The Islamic State of Iraq and Greater Syria claimed that the gunmen at a Texas cartoon exhibition were “soldiers of the caliphate,” but experts say that it’s still unclear if and what ties really existed.

On May 3, authorities say that roommates Elton Simpson and Nadir Soofi injured a security officer when they fired assault rifles at the exhibition in a Dallas suburb that featured images of the Prophet Mohammed. Police killed both men.

A Twitter account reportedly run by Simpson posted a tweet moments before the attack that said, “”May Allah accept us as mujahideen,” according to CNN.

On Tuesday, a statement from ISIS’s Al Bayan radio claimed responsibility for the attack, marking the first such ISIS claim for an attack on U.S. soil. “We tell America that what is coming will be even bigger and more bitter, and that you will see the soldiers of ISIS do terrible things,” the group said.

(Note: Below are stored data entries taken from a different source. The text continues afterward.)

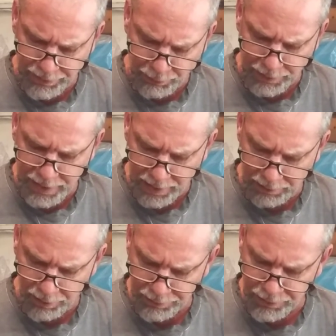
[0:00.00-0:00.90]
they were
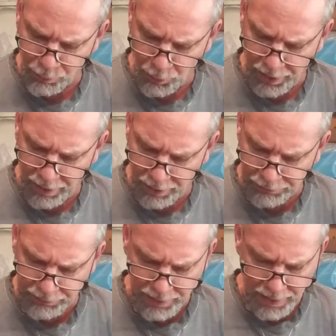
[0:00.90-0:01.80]
cataloged and
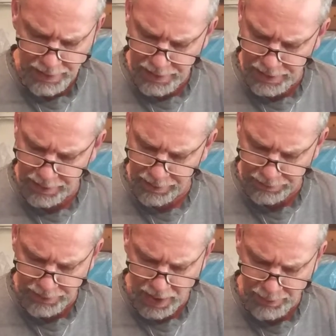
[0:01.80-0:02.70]
warehoused in an
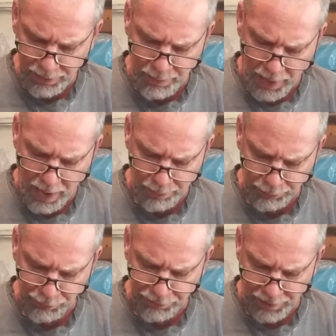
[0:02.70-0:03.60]
atomic
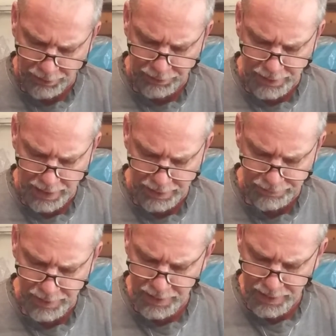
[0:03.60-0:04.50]
bomb-proof archive
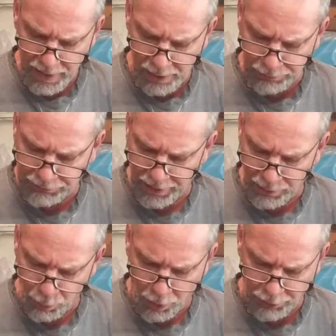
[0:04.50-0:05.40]
outside
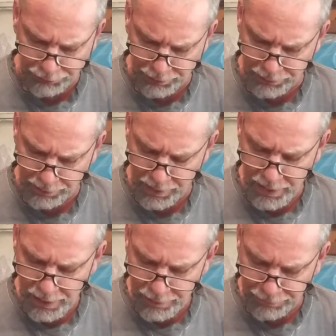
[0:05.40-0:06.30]
of Washington
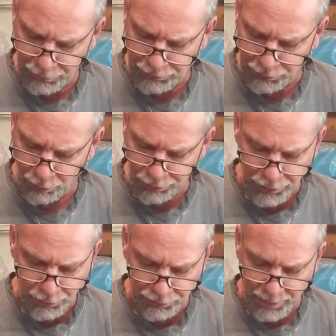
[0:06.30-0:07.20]
for sole
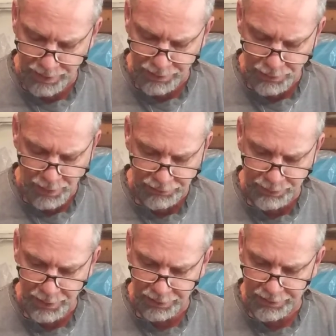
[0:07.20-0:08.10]
use by the U.S.
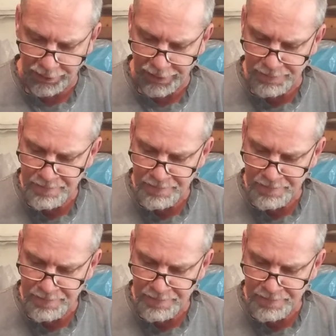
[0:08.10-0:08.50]
military.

But experts are skeptical. “What proof has ISIS offered?” Bruce Riedel, a former member of the CIA and head of the Intelligence Project at the Brookings Institute, said in an email to TIME. He said police would have been able to confirm “fairly easily” whether the gunmen had received orders from ISIS by checking their phones and computers.

Others say that the links to ISIS may have been tenuous at best. One unnamed U.S. official told Reuters that it was possible ISIS played an “inspirational” role in the attack rather than an “operational” role. “They may not have had formal contact (with ISIS). They may have had email communication or read communications from ISIS, but I don’t think they were directed by ISIS,” former FBI agent Tim Clemente told CNN.

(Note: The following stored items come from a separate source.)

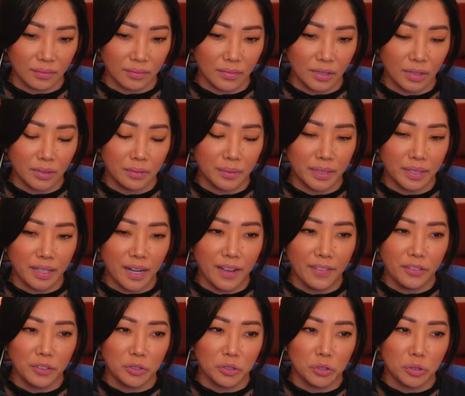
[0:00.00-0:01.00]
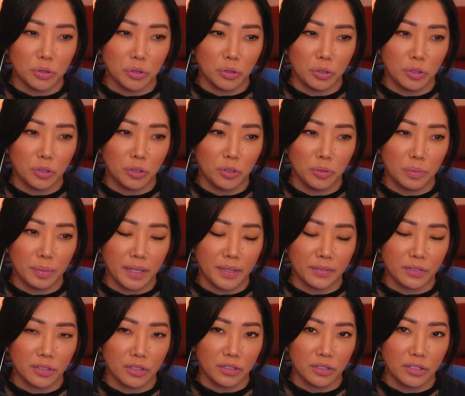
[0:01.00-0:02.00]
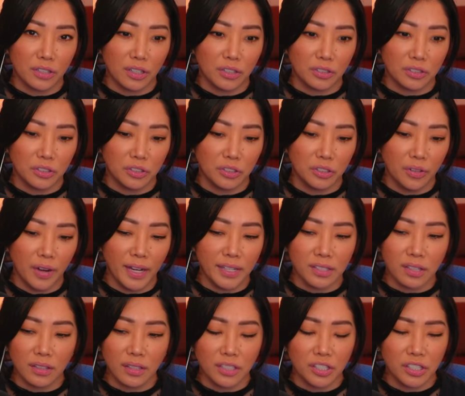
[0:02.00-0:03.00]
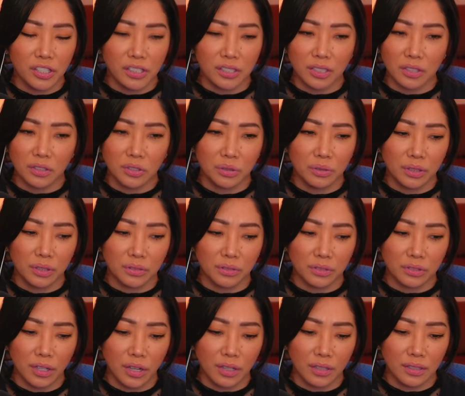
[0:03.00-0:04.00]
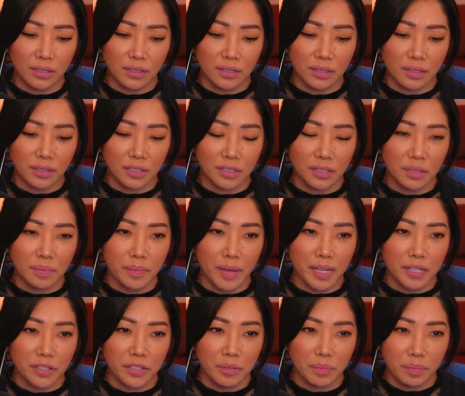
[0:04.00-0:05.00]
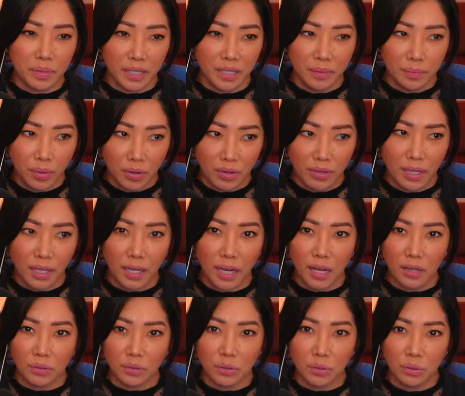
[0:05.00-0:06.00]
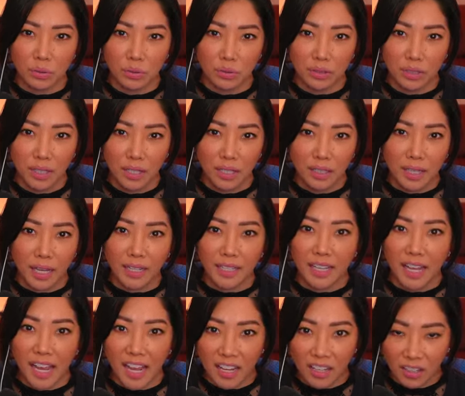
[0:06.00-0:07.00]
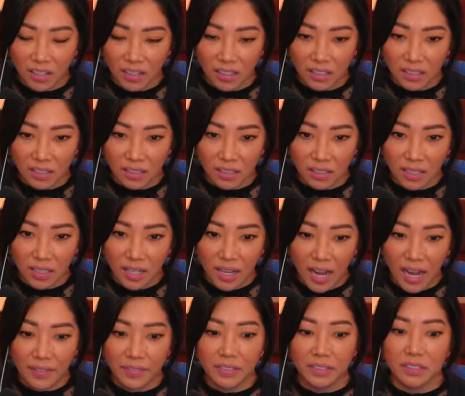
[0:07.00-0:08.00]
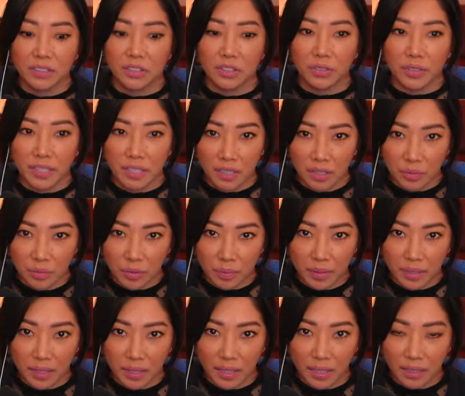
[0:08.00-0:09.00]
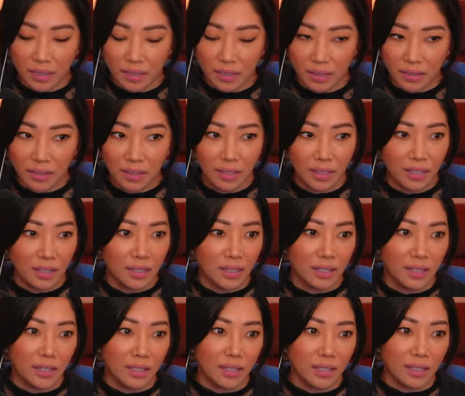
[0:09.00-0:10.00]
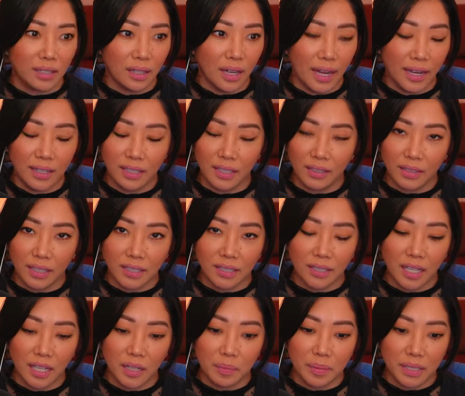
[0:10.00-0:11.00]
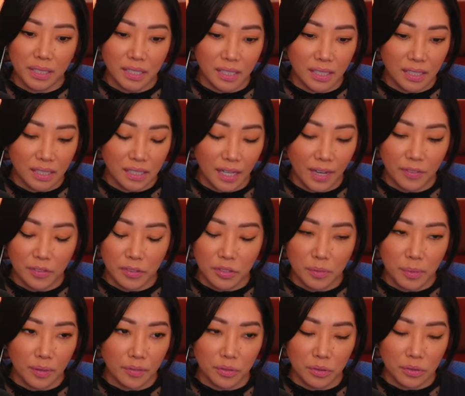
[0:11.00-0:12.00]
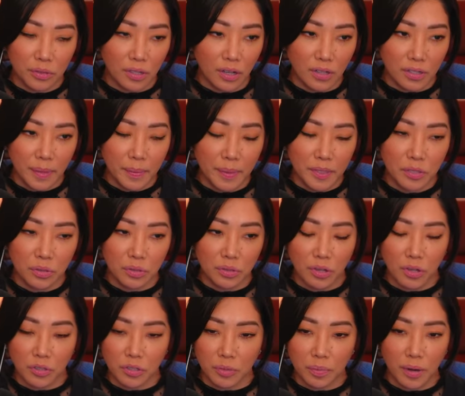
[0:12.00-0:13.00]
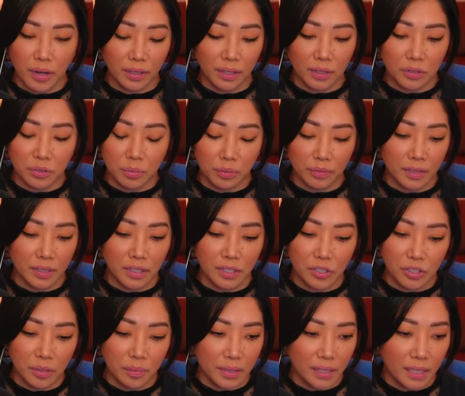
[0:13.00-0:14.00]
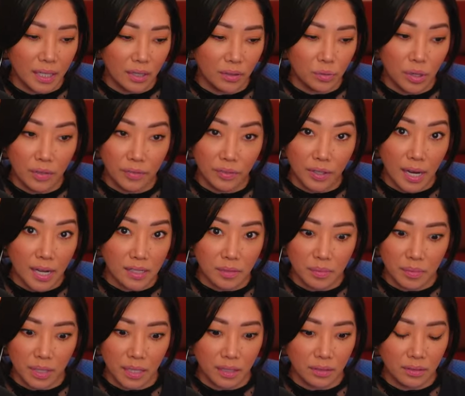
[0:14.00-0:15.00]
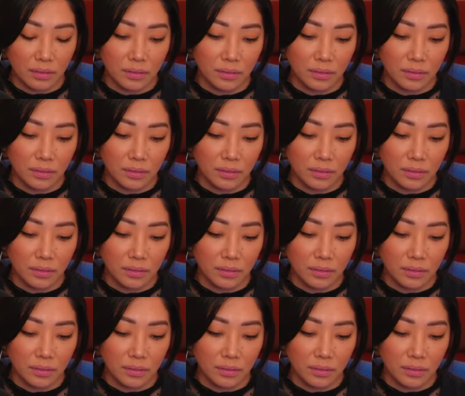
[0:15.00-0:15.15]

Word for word: Oh my god, I feel so bad for her dogs too. I saw that she has like two little dogs. Just imagine being part of that household, that chaos, having this crazy woman there. I don't know. That's a lot of PTSD. I feel so bad for those dogs. I bet you those dogs are probably like super fucking jumpy now. Whoever has them now.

Though it’s still unclear what contact — if any — the gunmen had with ISIS, the FBI had been investigating Simpson since 2006 after recorded him talking about fighting nonbelievers for Allah. He was arrested in 2010, a day before he allegedly planned to leave for South Africa, according to the Associated Press. But he was charged only with lying to a federal agent and given three years of probation and $600 in fines and court fees.

The attack in Texas reawakened fears that extremists abroad could inspire terror attacks in the West, months after gunmen opened fire at the Paris office of the satirical newspaper Charlie Hebdo in January. While Al-Qaeda in the Arabian Peninsula, the terror group’s Yemen-based affiliate, claimed responsibility for that attack, the suspect in related attacks, including the assault on a kosher supermarket two days later, had likewise pledged allegiance to ISIS.